My feeling is that it's not good to directly call ndctl_cmd_submit(), but
doing this requires no change to the common code, and I'm unsure if it's
better to change the common code just for Hyper-V.
Signed-off-by: Dexuan Cui <decui(a)microsoft.com>
---
ndctl/lib/hyperv.c | 62 ++++++++++++++++++++++++++++++++++++++++------
ndctl/lib/hyperv.h | 7 ++++++
2 files changed, 62 insertions(+), 7 deletions(-)
diff --git a/ndctl/lib/hyperv.c b/ndctl/lib/hyperv.c
index b303d50..e8ec142 100644
--- a/ndctl/lib/hyperv.c
+++ b/ndctl/lib/hyperv.c
@@ -22,7 +22,8 @@
#define CMD_HYPERV_STATUS(_c) (CMD_HYPERV(_c)->u.status)
#define CMD_HYPERV_SMART_DATA(_c) (CMD_HYPERV(_c)->u.smart.data)
-static struct ndctl_cmd *hyperv_dimm_cmd_new_smart(struct ndctl_dimm *dimm)
+static struct ndctl_cmd *hyperv_dimm_cmd_new_cmd(struct ndctl_dimm *dimm,
+ unsigned int command)
{
struct ndctl_bus *bus = ndctl_dimm_get_bus(dimm);
struct ndctl_ctx *ctx = ndctl_bus_get_ctx(bus);
@@ -35,8 +36,7 @@ static struct ndctl_cmd *hyperv_dimm_cmd_new_smart(struct ndctl_dimm *dimm)
return NULL;
}
- if (test_dimm_dsm(dimm, ND_HYPERV_CMD_GET_HEALTH_INFO) ==
- DIMM_DSM_UNSUPPORTED) {
+ if (test_dimm_dsm(dimm, command) == DIMM_DSM_UNSUPPORTED) {
dbg(ctx, "unsupported function\n");
return NULL;
}
@@ -54,7 +54,7 @@ static struct ndctl_cmd *hyperv_dimm_cmd_new_smart(struct ndctl_dimm *dimm)
hyperv = CMD_HYPERV(cmd);
hyperv->gen.nd_family = NVDIMM_FAMILY_HYPERV;
- hyperv->gen.nd_command = ND_HYPERV_CMD_GET_HEALTH_INFO;
+ hyperv->gen.nd_command = command;
hyperv->gen.nd_fw_size = 0;
hyperv->gen.nd_size_in = offsetof(struct nd_hyperv_smart, status);
hyperv->gen.nd_size_out = sizeof(hyperv->u.smart);
@@ -65,34 +65,74 @@ static struct ndctl_cmd *hyperv_dimm_cmd_new_smart(struct ndctl_dimm *dimm)
return cmd;
}
-static int hyperv_smart_valid(struct ndctl_cmd *cmd)

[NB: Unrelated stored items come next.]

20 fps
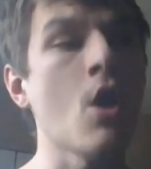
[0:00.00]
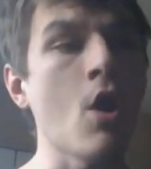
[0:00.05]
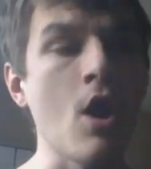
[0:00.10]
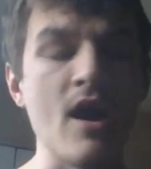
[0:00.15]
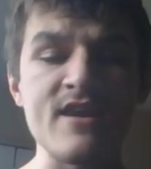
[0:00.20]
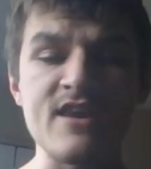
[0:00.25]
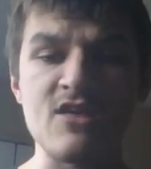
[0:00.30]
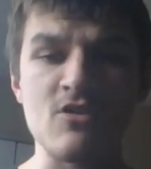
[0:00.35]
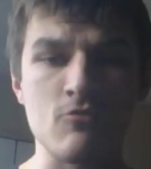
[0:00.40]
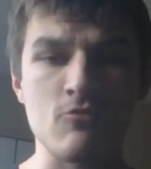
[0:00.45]

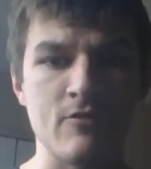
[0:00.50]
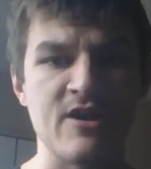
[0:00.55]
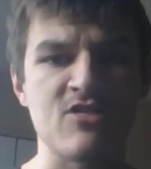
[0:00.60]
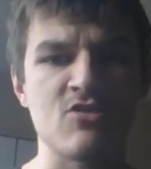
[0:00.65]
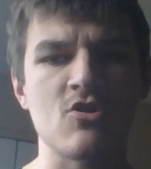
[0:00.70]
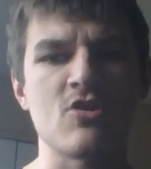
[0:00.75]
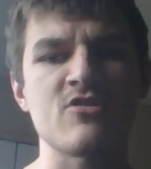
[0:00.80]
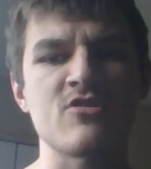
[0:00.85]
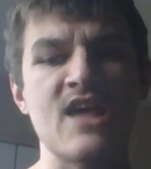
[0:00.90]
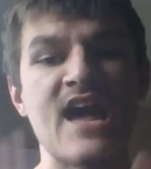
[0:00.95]
on these
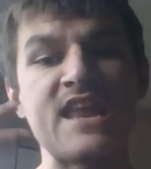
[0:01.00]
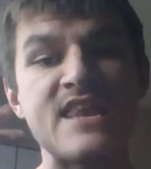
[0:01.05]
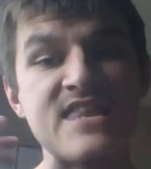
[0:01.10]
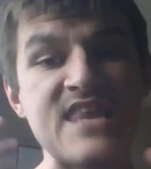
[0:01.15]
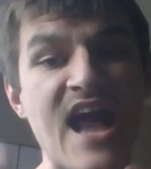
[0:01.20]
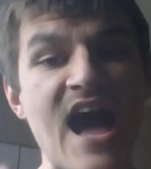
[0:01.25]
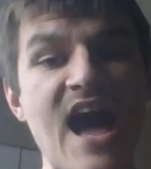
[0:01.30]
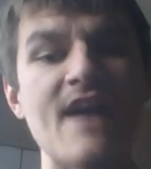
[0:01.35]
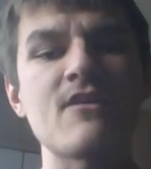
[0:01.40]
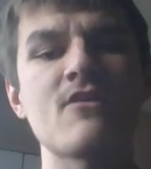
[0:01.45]
restarts and
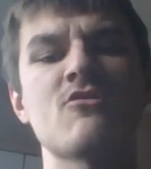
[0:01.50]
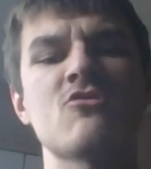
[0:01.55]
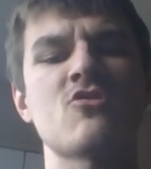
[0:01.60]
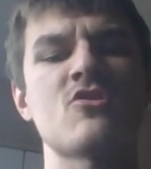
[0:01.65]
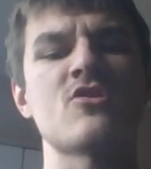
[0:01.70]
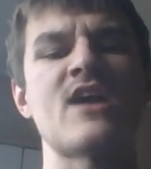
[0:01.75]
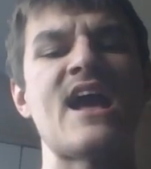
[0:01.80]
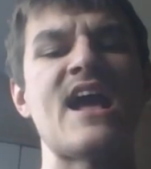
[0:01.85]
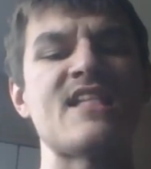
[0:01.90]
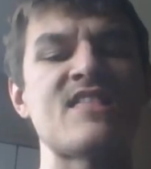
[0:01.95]
not
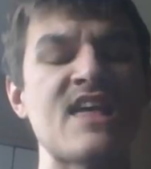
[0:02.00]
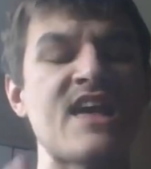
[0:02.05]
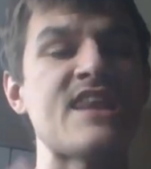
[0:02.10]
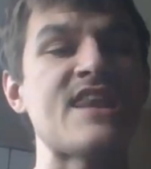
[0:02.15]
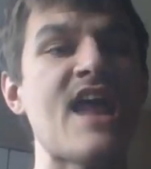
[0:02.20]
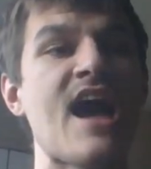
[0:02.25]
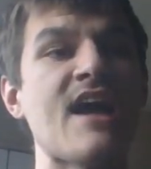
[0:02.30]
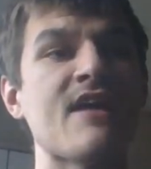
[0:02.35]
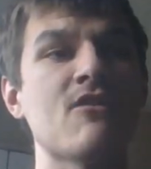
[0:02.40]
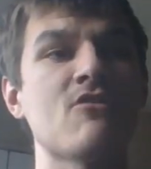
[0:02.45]
using their heads
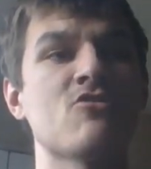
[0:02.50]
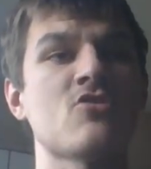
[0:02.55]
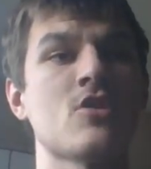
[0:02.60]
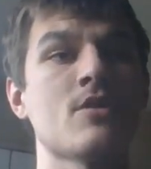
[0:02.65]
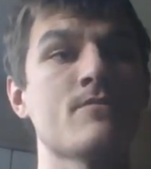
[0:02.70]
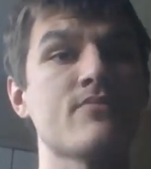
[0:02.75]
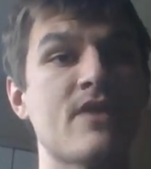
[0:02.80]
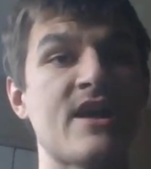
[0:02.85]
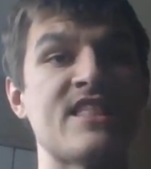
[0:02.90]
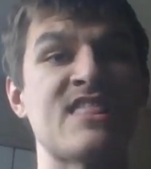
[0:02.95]
and not using
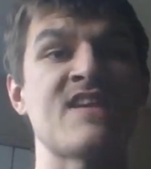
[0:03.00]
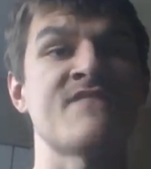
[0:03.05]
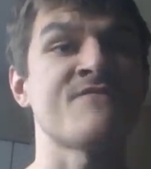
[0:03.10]
their brains.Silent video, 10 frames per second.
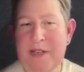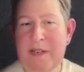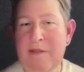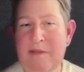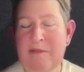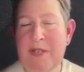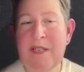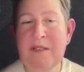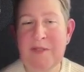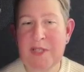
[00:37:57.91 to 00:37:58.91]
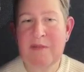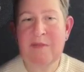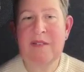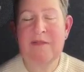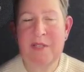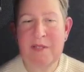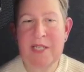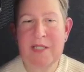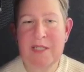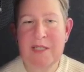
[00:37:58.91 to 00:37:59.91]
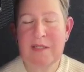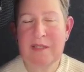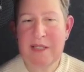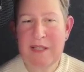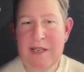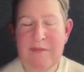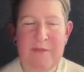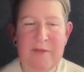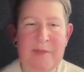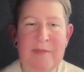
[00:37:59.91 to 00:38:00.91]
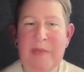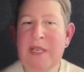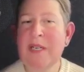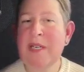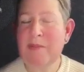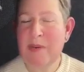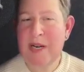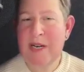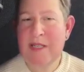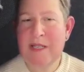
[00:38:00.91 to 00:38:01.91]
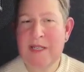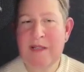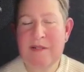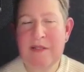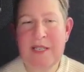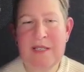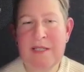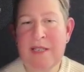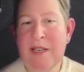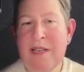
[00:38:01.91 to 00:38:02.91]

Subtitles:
a really efficient way of extracting lithium from brines and other things.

+static struct ndctl_cmd *hyperv_dimm_cmd_new_smart(struct ndctl_dimm *dimm)
+{
+ return hyperv_dimm_cmd_new_cmd(dimm, ND_HYPERV_CMD_GET_HEALTH_INFO);
+}
+
+static int hyperv_cmd_valid(struct ndctl_cmd *cmd, unsigned int command)
{
if (cmd->type != ND_CMD_CALL ||
cmd->size != sizeof(*cmd) + sizeof(struct nd_pkg_hyperv) ||
CMD_HYPERV(cmd)->gen.nd_family != NVDIMM_FAMILY_HYPERV ||
- CMD_HYPERV(cmd)->gen.nd_command != ND_HYPERV_CMD_GET_HEALTH_INFO ||
+ CMD_HYPERV(cmd)->gen.nd_command != command ||
cmd->status != 0 ||
CMD_HYPERV_STATUS(cmd) != 0)
return cmd->status < 0 ? cmd->status : -EINVAL;
return 0;
}
+static int hyperv_smart_valid(struct ndctl_cmd *cmd)
+{
+ return hyperv_cmd_valid(cmd, ND_HYPERV_CMD_GET_HEALTH_INFO);
+}
+
static int hyperv_cmd_xlat_firmware_status(struct ndctl_cmd *cmd)
{
return CMD_HYPERV_STATUS(cmd) == 0 ? 0 : -EINVAL;
}
+static int hyperv_get_shutdown_count(struct ndctl_cmd *cmd,
+ unsigned int *count)
+{
+ unsigned int command = ND_HYPERV_CMD_GET_SHUTDOWN_INFO;
+ struct ndctl_cmd *cmd_get_shutdown_info;
+ int rc;
+
+ cmd_get_shutdown_info = hyperv_dimm_cmd_new_cmd(cmd->dimm, command);
+ if (!cmd_get_shutdown_info)
+ return -EINVAL;
+
+ if (ndctl_cmd_submit(cmd_get_shutdown_info) < 0 ||
+ hyperv_cmd_valid(cmd_get_shutdown_info, command) < 0) {
+ rc = -EINVAL;
+ goto out;
+ }
+
+ *count = CMD_HYPERV(cmd_get_shutdown_info)->u.shutdown_info.count;
+ rc = 0;
+out:
+ ndctl_cmd_unref(cmd_get_shutdown_info);
+ return rc;
+}
+
static unsigned int hyperv_cmd_smart_get_flags(struct ndctl_cmd *cmd)
{
int rc;
+ unsigned int count;
+ unsigned int flags = 0;
rc = hyperv_smart_valid(cmd);
if (rc < 0) {
errno = -rc;
return 0;
}
+ flags |= ND_SMART_HEALTH_VALID;
- return ND_SMART_HEALTH_VALID;
+ if (hyperv_get_shutdown_count(cmd, &count) == 0)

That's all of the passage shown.